The pictures get dropped, while every remaining part of the listing is copied exactly.

Data to examine Start Marker

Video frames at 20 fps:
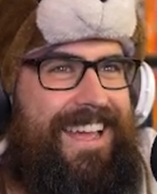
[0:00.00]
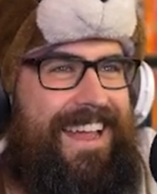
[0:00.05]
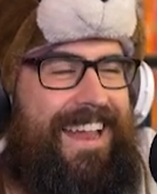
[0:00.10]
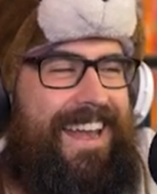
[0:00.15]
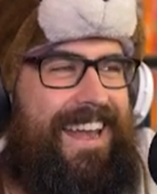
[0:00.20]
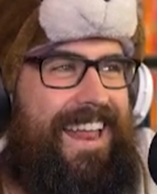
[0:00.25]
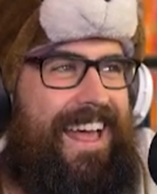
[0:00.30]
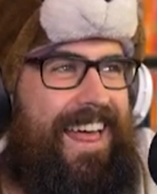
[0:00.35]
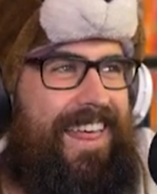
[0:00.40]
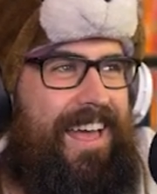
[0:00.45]

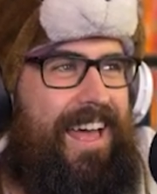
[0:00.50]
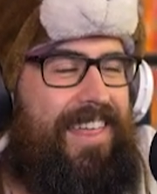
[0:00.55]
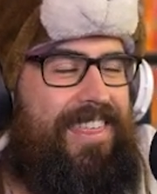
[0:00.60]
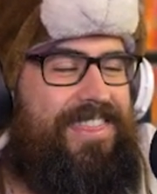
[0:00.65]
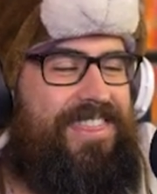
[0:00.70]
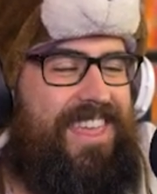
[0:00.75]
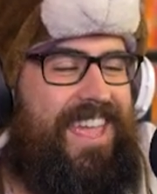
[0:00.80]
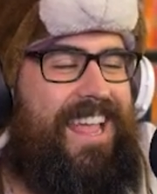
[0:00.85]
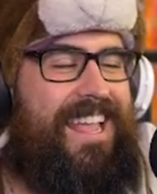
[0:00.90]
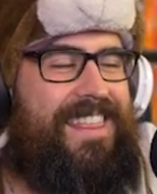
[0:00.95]
and I, I
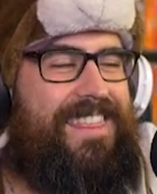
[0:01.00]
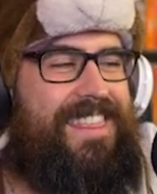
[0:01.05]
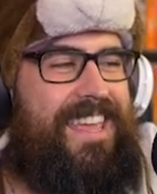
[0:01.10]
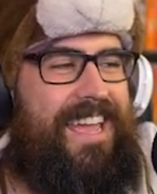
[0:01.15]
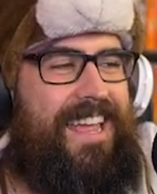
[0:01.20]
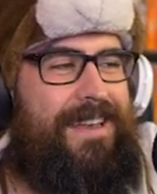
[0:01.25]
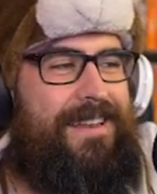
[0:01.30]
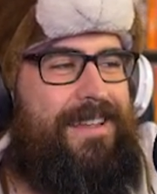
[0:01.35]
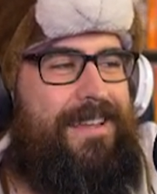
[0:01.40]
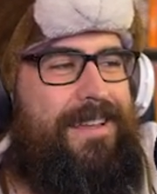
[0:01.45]
think
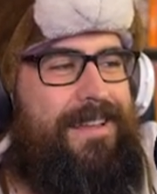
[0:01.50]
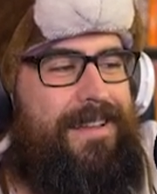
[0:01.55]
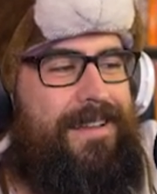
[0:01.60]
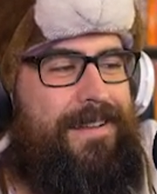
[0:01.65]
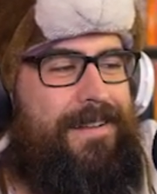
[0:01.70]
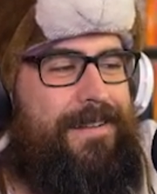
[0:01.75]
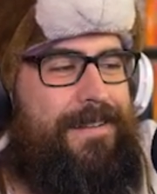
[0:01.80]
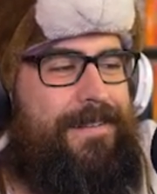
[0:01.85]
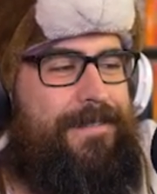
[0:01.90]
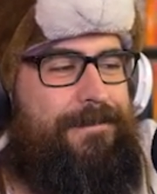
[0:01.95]
that
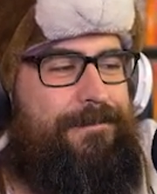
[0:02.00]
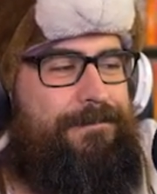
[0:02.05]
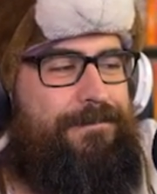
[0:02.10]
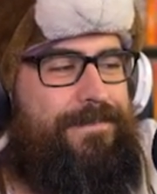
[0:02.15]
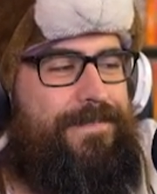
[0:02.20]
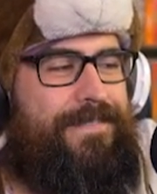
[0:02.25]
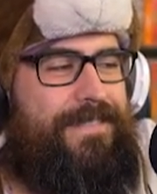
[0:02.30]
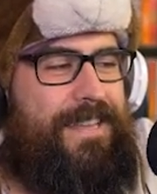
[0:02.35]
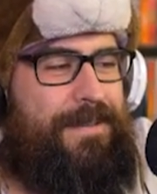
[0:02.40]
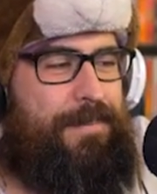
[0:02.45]

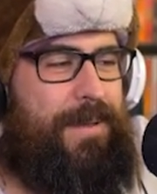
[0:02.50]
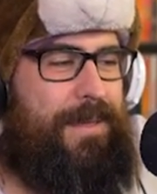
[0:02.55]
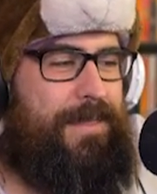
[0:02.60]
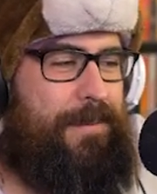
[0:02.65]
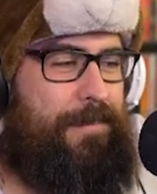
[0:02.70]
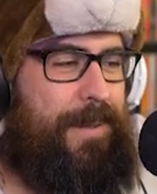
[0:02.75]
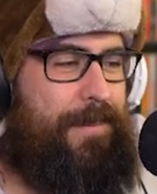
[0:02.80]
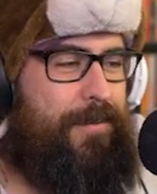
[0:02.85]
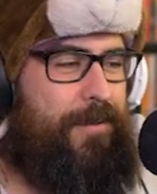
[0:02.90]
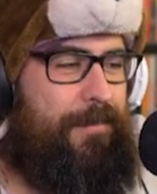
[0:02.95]
the
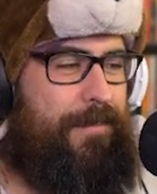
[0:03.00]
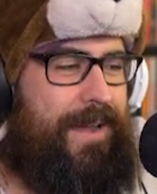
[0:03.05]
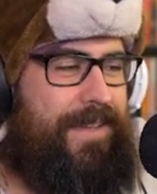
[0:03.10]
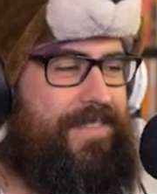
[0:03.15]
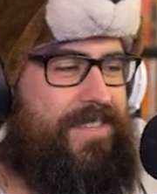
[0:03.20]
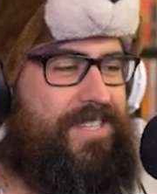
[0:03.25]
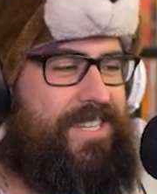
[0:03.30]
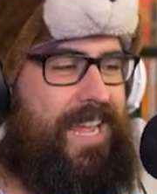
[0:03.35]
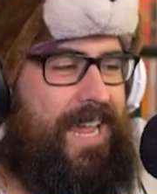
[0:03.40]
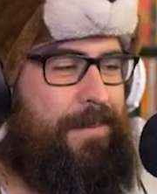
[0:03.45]
the people that
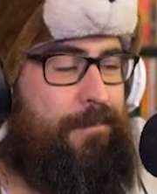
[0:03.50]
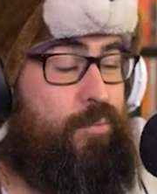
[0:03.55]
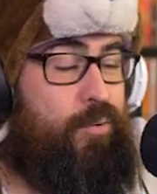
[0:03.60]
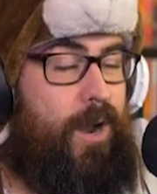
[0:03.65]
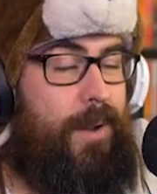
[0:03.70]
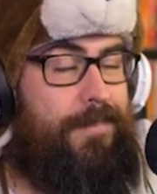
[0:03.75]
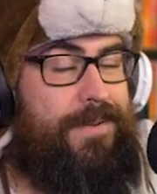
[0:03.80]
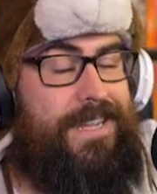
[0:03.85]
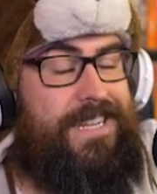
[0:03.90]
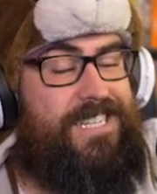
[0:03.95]
made this game
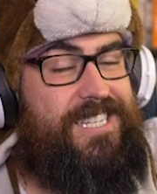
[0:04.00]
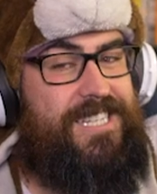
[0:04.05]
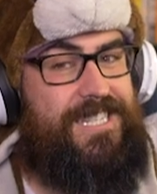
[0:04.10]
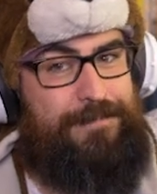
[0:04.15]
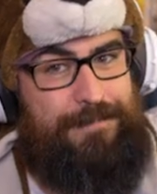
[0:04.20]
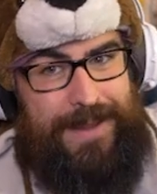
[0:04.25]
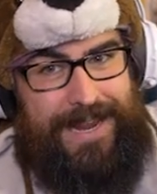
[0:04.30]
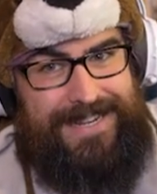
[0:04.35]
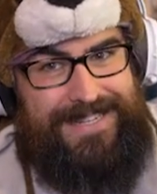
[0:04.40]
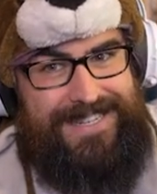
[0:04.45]
probably
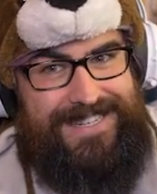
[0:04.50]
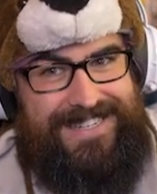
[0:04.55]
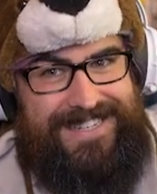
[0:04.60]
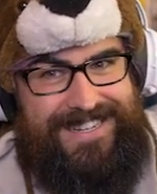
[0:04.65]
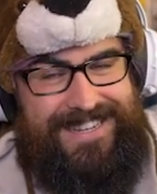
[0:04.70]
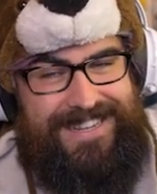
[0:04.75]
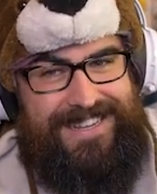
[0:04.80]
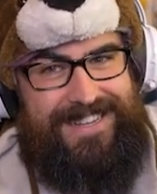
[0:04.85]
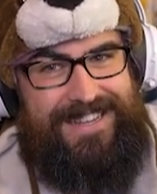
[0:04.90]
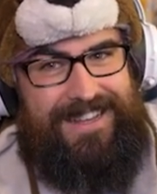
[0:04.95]

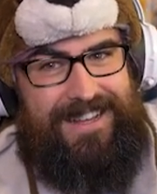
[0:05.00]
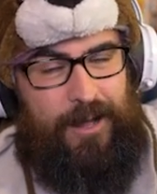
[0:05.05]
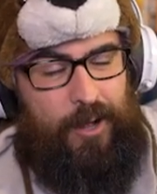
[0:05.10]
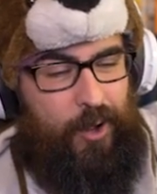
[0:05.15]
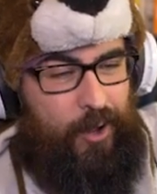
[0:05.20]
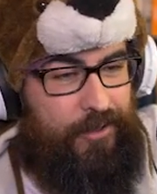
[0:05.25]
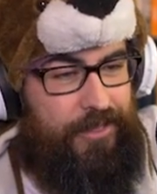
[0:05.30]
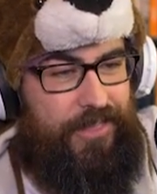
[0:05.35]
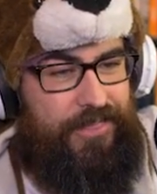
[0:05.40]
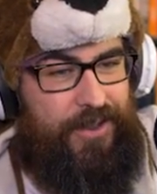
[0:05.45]
expected
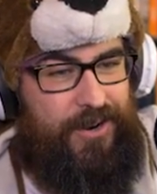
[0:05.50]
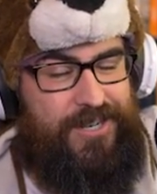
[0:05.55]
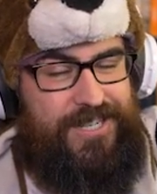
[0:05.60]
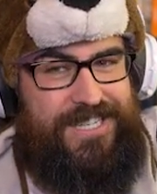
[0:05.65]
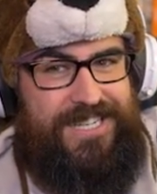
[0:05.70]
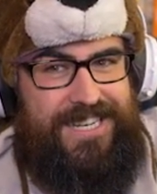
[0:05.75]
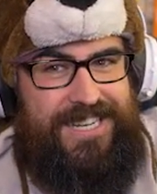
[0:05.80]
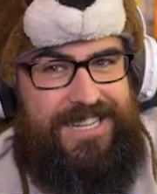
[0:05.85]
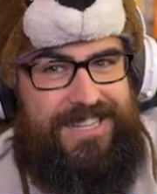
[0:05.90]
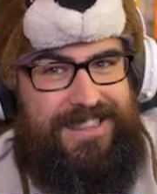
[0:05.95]
all the
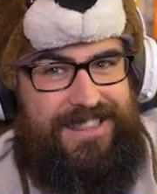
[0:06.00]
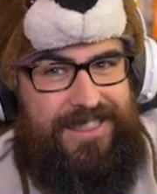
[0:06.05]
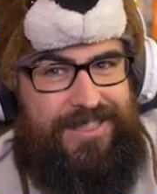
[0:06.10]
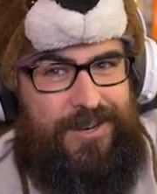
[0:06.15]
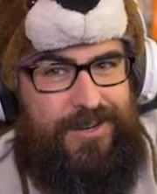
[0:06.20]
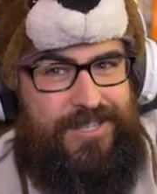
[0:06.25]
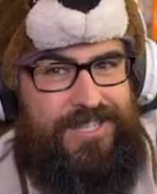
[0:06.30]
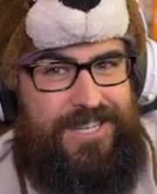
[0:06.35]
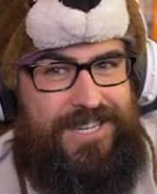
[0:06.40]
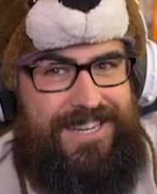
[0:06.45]
thirsty the
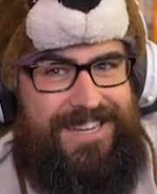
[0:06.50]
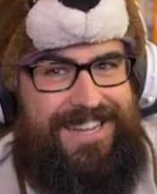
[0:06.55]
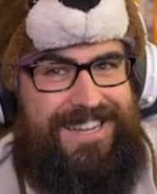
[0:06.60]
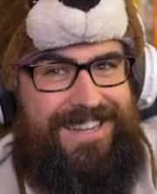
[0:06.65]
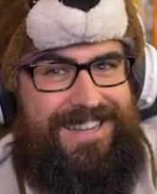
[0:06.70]
thirsty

Data to examine End Marker

* The completed task *
Video frames at 20 fps:
[0:00.00]
[0:00.05]
[0:00.10]
[0:00.15]
[0:00.20]
[0:00.25]
[0:00.30]
[0:00.35]
[0:00.40]
[0:00.45]

[0:00.50]
[0:00.55]
[0:00.60]
[0:00.65]
[0:00.70]
[0:00.75]
[0:00.80]
[0:00.85]
[0:00.90]
[0:00.95]
and I, I
[0:01.00]
[0:01.05]
[0:01.10]
[0:01.15]
[0:01.20]
[0:01.25]
[0:01.30]
[0:01.35]
[0:01.40]
[0:01.45]
think
[0:01.50]
[0:01.55]
[0:01.60]
[0:01.65]
[0:01.70]
[0:01.75]
[0:01.80]
[0:01.85]
[0:01.90]
[0:01.95]
that
[0:02.00]
[0:02.05]
[0:02.10]
[0:02.15]
[0:02.20]
[0:02.25]
[0:02.30]
[0:02.35]
[0:02.40]
[0:02.45]

[0:02.50]
[0:02.55]
[0:02.60]
[0:02.65]
[0:02.70]
[0:02.75]
[0:02.80]
[0:02.85]
[0:02.90]
[0:02.95]
the
[0:03.00]
[0:03.05]
[0:03.10]
[0:03.15]
[0:03.20]
[0:03.25]
[0:03.30]
[0:03.35]
[0:03.40]
[0:03.45]
the people that
[0:03.50]
[0:03.55]
[0:03.60]
[0:03.65]
[0:03.70]
[0:03.75]
[0:03.80]
[0:03.85]
[0:03.90]
[0:03.95]
made this game
[0:04.00]
[0:04.05]
[0:04.10]
[0:04.15]
[0:04.20]
[0:04.25]
[0:04.30]
[0:04.35]
[0:04.40]
[0:04.45]
probably
[0:04.50]
[0:04.55]
[0:04.60]
[0:04.65]
[0:04.70]
[0:04.75]
[0:04.80]
[0:04.85]
[0:04.90]
[0:04.95]

[0:05.00]
[0:05.05]
[0:05.10]
[0:05.15]
[0:05.20]
[0:05.25]
[0:05.30]
[0:05.35]
[0:05.40]
[0:05.45]
expected
[0:05.50]
[0:05.55]
[0:05.60]
[0:05.65]
[0:05.70]
[0:05.75]
[0:05.80]
[0:05.85]
[0:05.90]
[0:05.95]
all the
[0:06.00]
[0:06.05]
[0:06.10]
[0:06.15]
[0:06.20]
[0:06.25]
[0:06.30]
[0:06.35]
[0:06.40]
[0:06.45]
thirsty the
[0:06.50]
[0:06.55]
[0:06.60]
[0:06.65]
[0:06.70]
thirsty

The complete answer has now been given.